The problem for the court is whether, within the meaning and context of the Sunday laws, the ownership and control of unattended automatic laundries on Sundays constitute trade. In this connection, and on the view taken here as to how the Sunday laws have been and should be construed, it is significant that it was stipulated in this case, and is, therefore, an undisputed fact, that none of the acts which occurred were of a character to disturb others in the community.

If regard be given to the element of serious disruption to the repose -and religious liberty of the community, it is quite obvious that no facile definition of the word “trade” will *168suffice. It surely is unnecessary to refer to the many automatic vending machines of cigarettes, chewing gum, insurance, books, ice, handkerchiefs, identification tags, postage stamps, pencils, combs, and ball pens that abound in public and semipublic places in the community, and even in public buildings, available on Sundays. To these, for many years, 'there have been no objections. So that even with respect to “ sales ” under section 2147 at least practical distinctions have been made where there were no face to face transactions. This court so held quite recently (People v. Gwyer, 7 A D 2d 711).

But much more important than any philological analysis or any attempt to anticipate prematurely the consequences of automation in the community is the real impact of a construction which would make the automatic laundry a “ trade ” within the statute when, as an obvious fact, no Legislature has ever considered the problem in the context of the Sunday laws.
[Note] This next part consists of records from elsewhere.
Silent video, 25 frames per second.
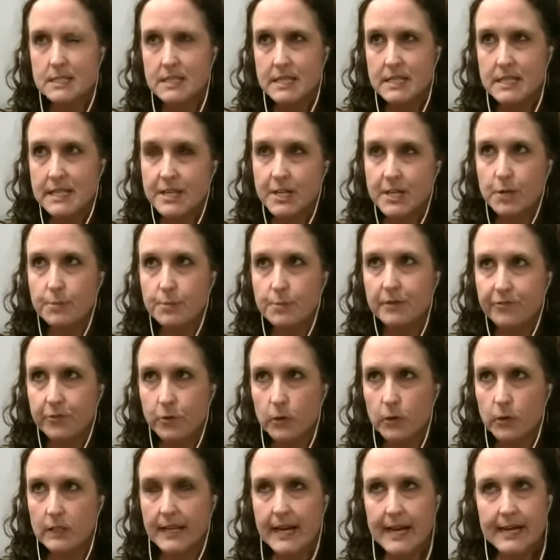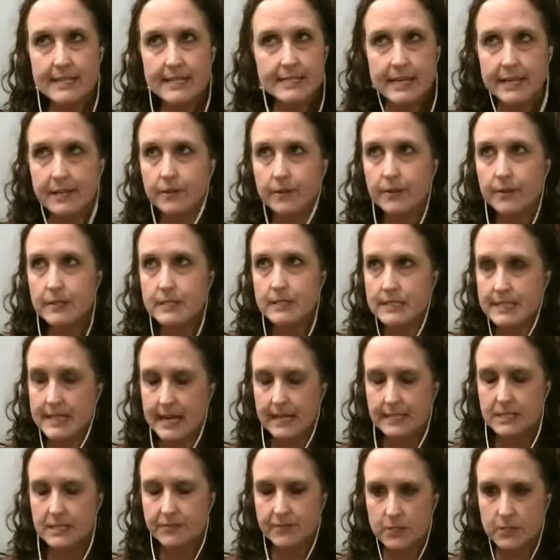the year before last, I don't know the
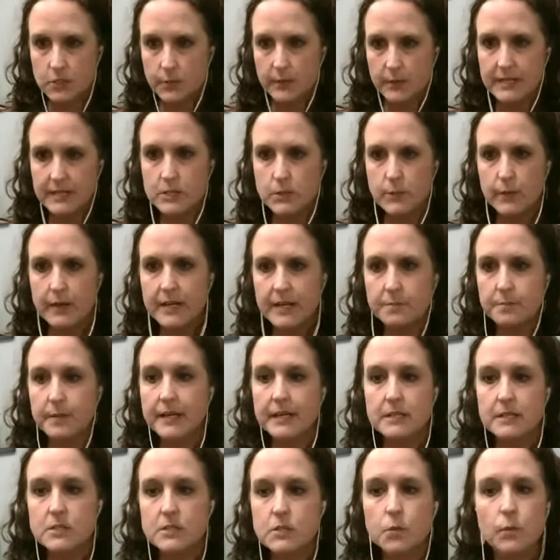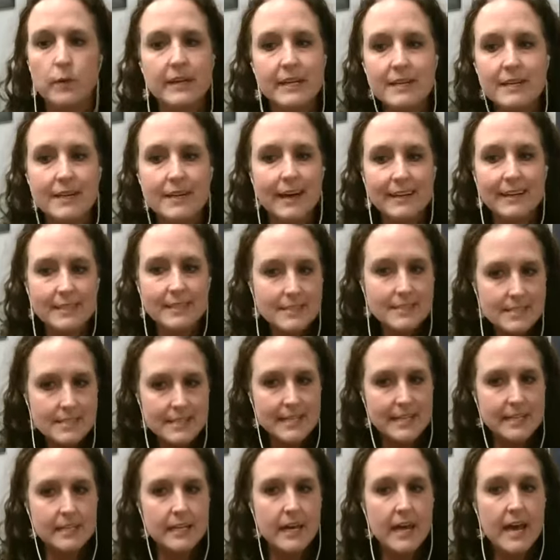stats for twenty twenty, but in twenty
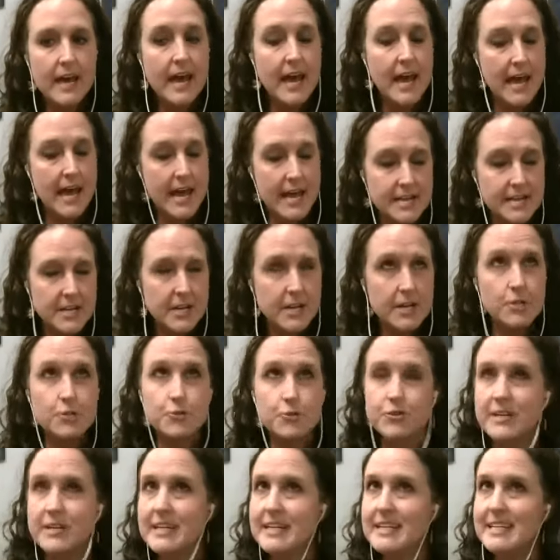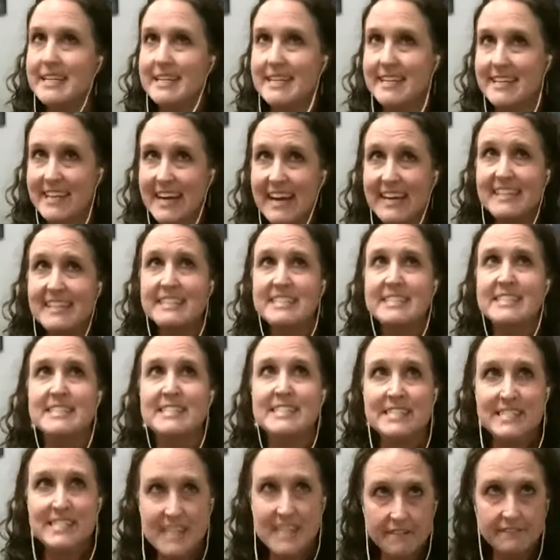nineteen, eight hundred
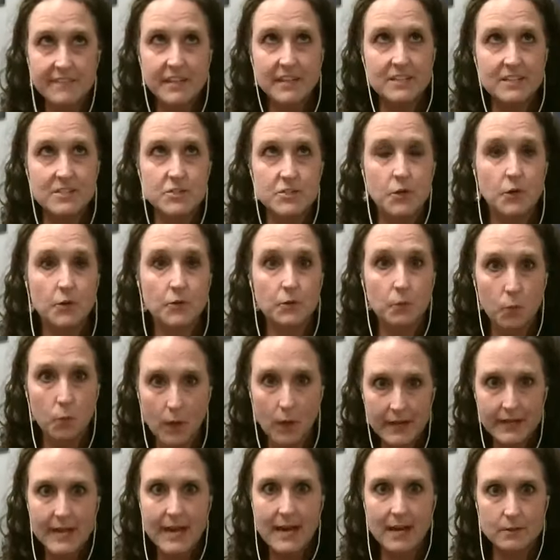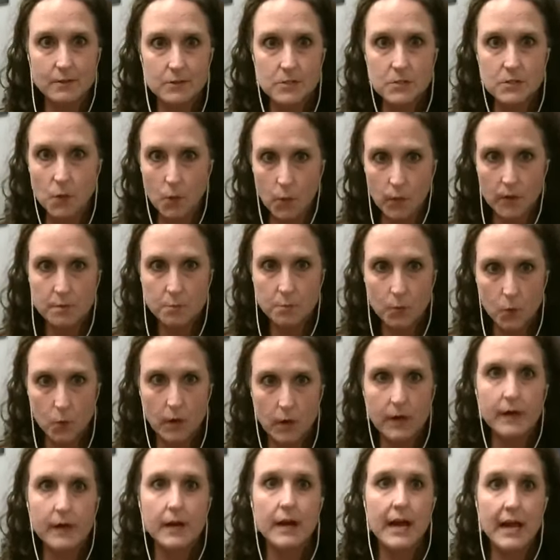ninety-seven sold one house or
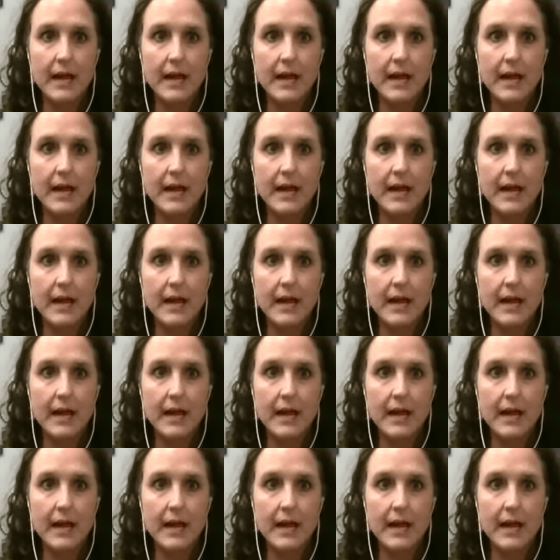more,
Quite free from the control of the statute is the operation of automatic washing machines in the private homes and apartments of those who can afford them. Apparently, too, quite exempt from the operation of the statute are the batteries of automatic coin washing machines located in the basements of many of the apartment houses of this community, and operated by the landlords or their concessionaires for profit.

Unaffected, of course, by the statute would be those who use commercial laundries to clean their clothes. The only persons in the community who would be seriously affected are those who live in tenements and rooming houses not equipped with washing machines and who, for one reason or another but probably because of the expense, do not use commercial laundries to clean their clothes. Moreover, the only ones who would be affected as users would be those who choose — probably must choose — the day of rest to clean their clothes in coin-operated machines at the local laundry.

If the court were concerned with an attractive or frivolous activity unbecoming to the day of rest and offensive to others in the community, there might be a different question. The fact is that it has never been suggested that washing clothes, even in a machine, is such an attractive activity that it might tempt persons to use Sundays to indulge in it as a frivolity or recreation. It is obvious, of course, that those who on Sunday wash their clothes, in all probability, have no choice whether to do so on any other day of the week.

It is for the foregoing reasons that I quite agree with the conclusions reached by Judge Brown in People v. Welt (14 Misc 2d 275). There, on the precise facts as in this case, the court *169reversed a conviction in the District Court of Nassau County and held the statute not applicable.

On this view it is not necessary to reach the more difficult problem as to whether personal laundering on Sunday is a work of necessity. Although, when one considers the significance of cleanliness to health and status in the community, an arguable case can be made for it as a necessity.

Accordingly, the judgments of conviction should be reversed on the law and the informations dismissed.

Botein, P. J., and Valente, J., concur with Rabin, J.; Breitel, J., dissents in opinion in which McNally, J., concurs.

Judgments appealed from affirmed.

Reversed 6 N Y 2d 88. The Kupprat case, of course, involved a sale under section 2147. None disputed that a sale was involved.